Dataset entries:

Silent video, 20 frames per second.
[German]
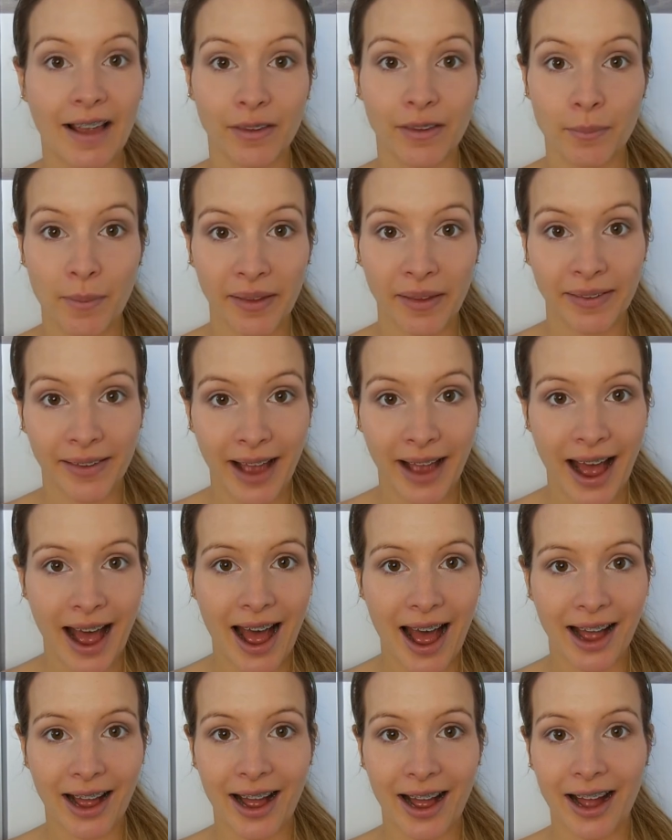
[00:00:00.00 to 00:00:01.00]
Als
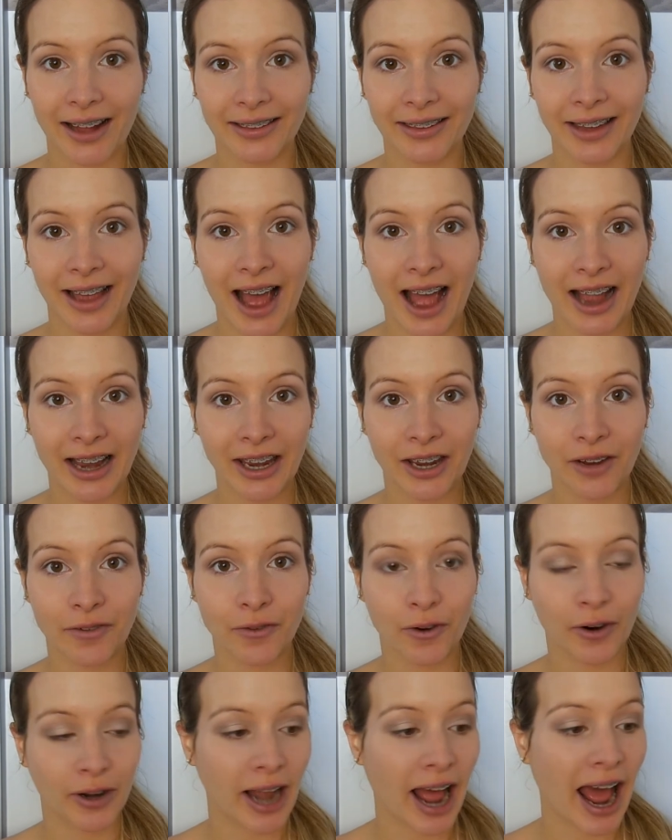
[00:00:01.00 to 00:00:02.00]
Mascara trage ich
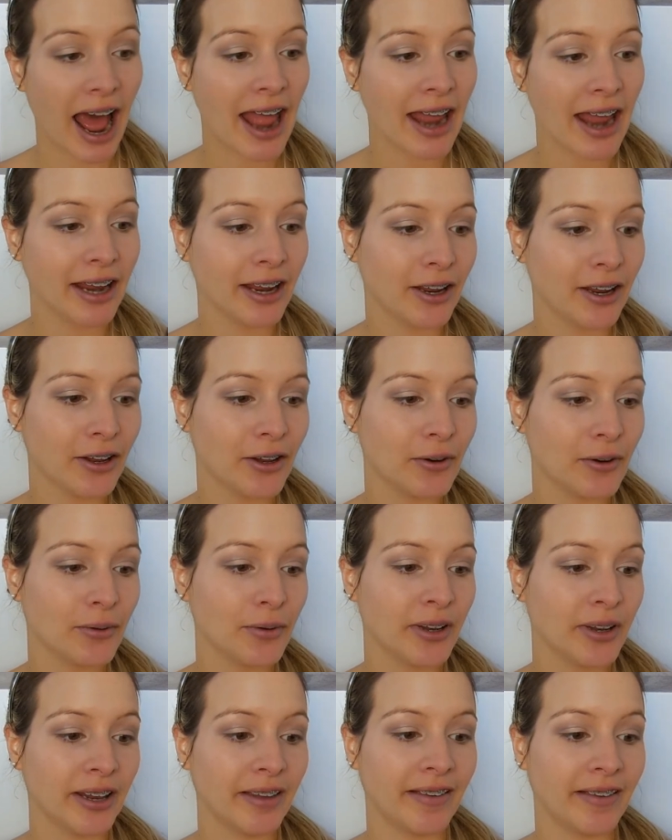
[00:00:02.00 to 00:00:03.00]
von
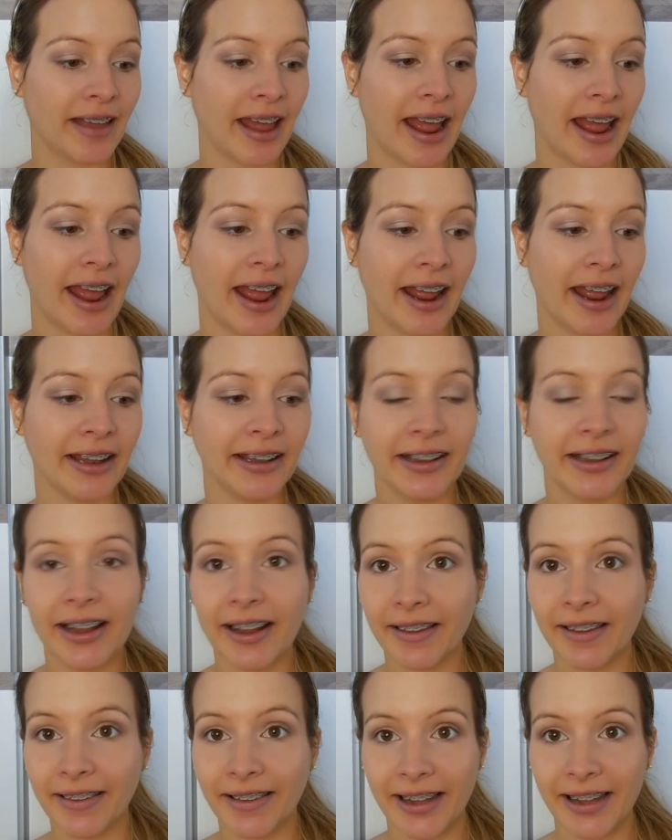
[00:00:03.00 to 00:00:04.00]
IQ diese
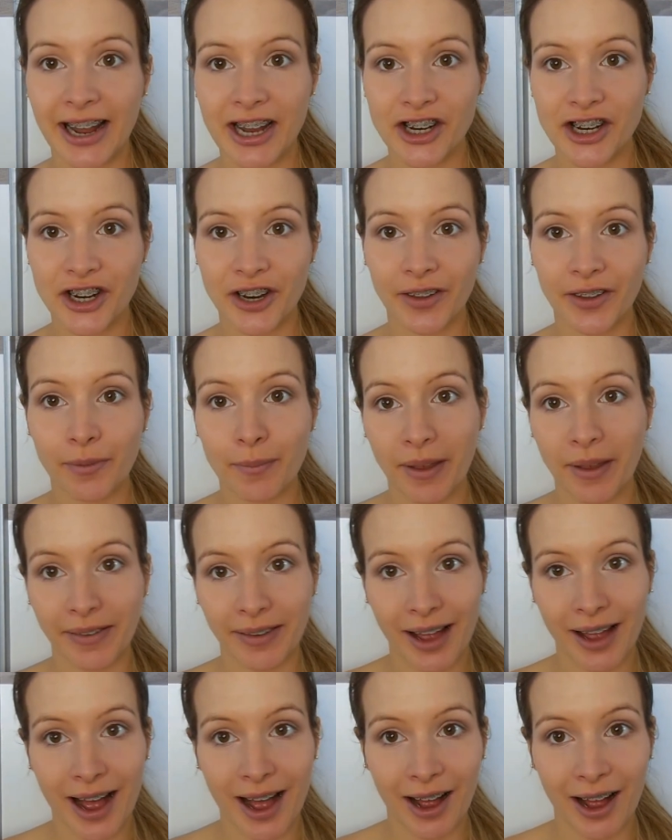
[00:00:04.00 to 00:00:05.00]
Endless Lashes
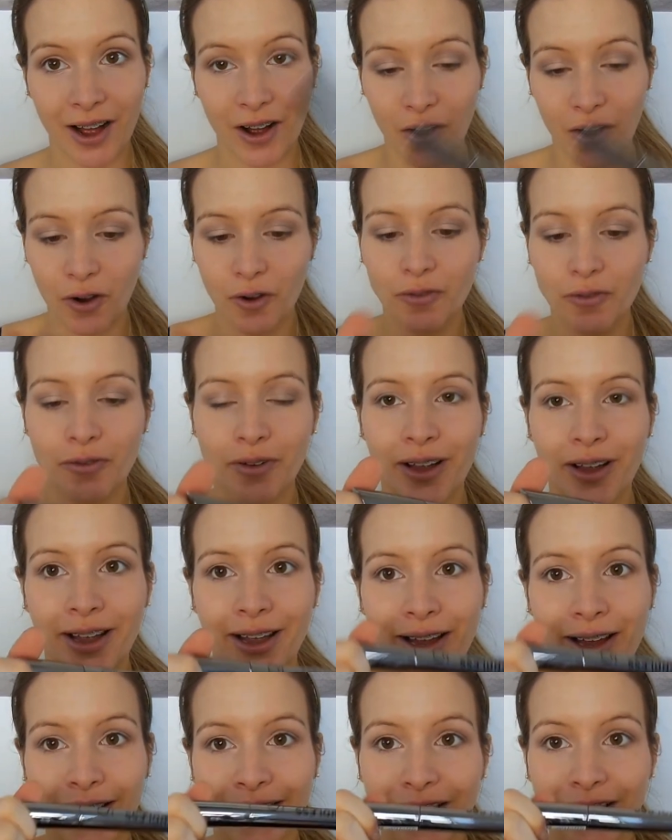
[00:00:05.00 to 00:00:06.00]
Mascara auf.
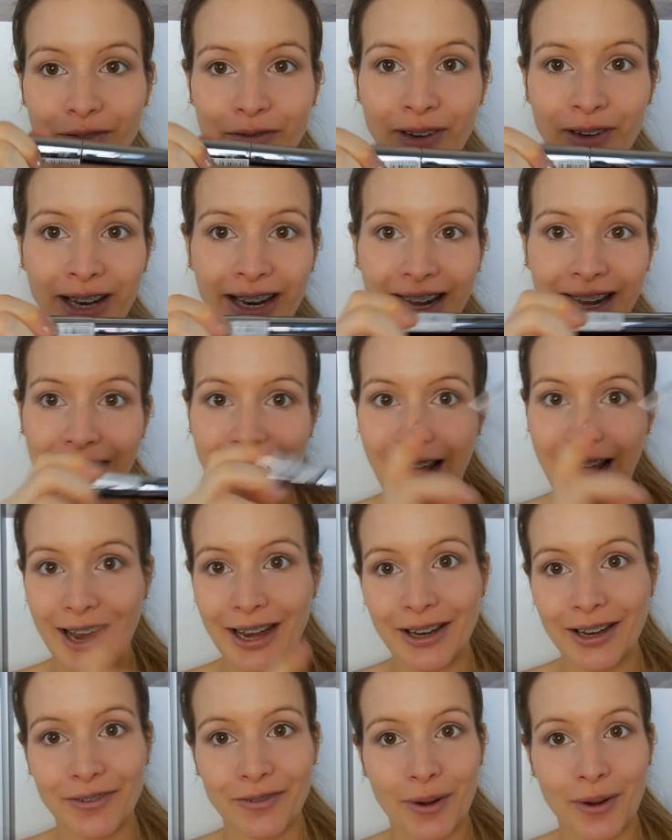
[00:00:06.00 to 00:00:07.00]
Da finde ich
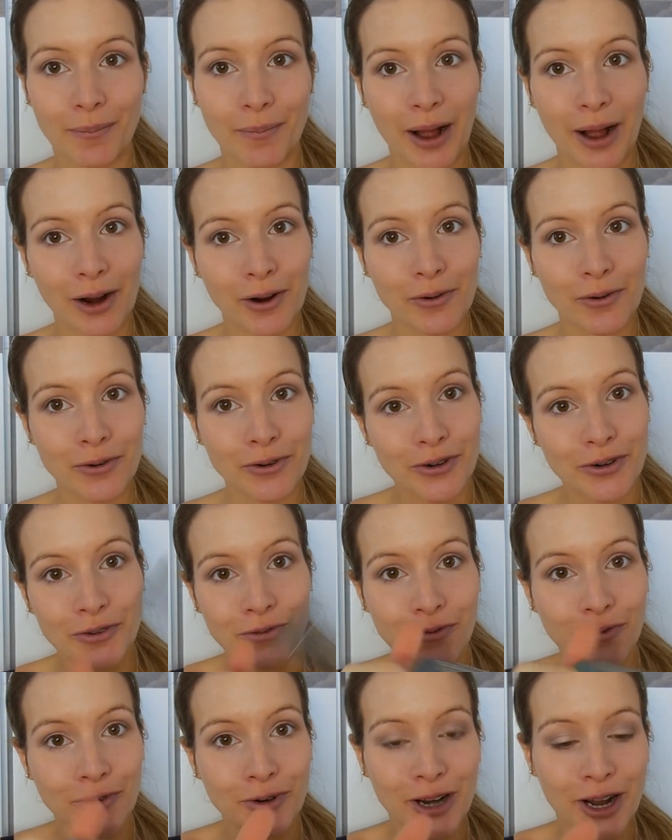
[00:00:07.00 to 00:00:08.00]
alleine die Verpackung
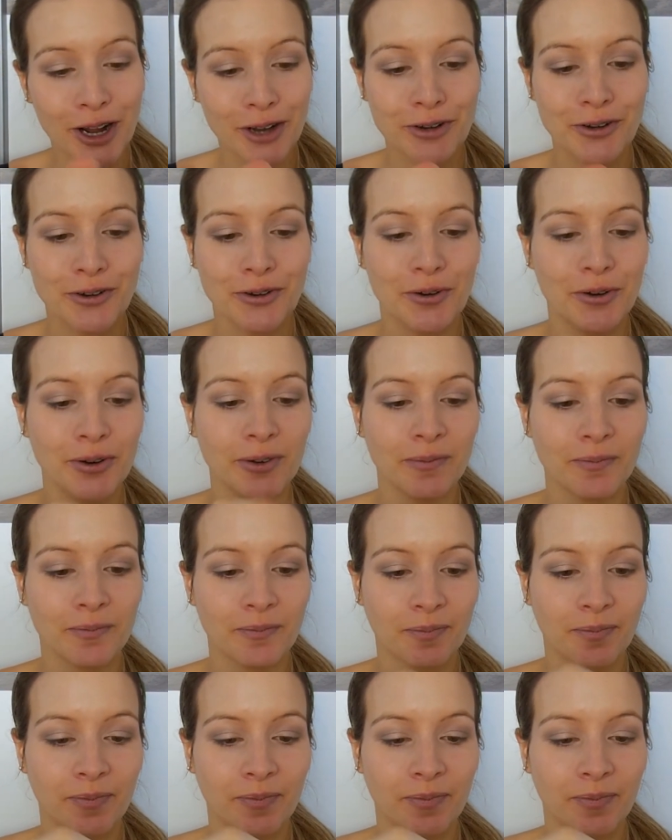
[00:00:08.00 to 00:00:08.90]
schon wunderschön.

INSTRUCTIONS FOR THE TASK.
Working from the records above, reproduce exactly the lines from the one with "[00:00:04.00 to 00:00:05.00]" through the last line, without the pictures.

RESPONSE.
[00:00:04.00 to 00:00:05.00]
Endless Lashes
[00:00:05.00 to 00:00:06.00]
Mascara auf.
[00:00:06.00 to 00:00:07.00]
Da finde ich
[00:00:07.00 to 00:00:08.00]
alleine die Verpackung
[00:00:08.00 to 00:00:08.90]
schon wunderschön.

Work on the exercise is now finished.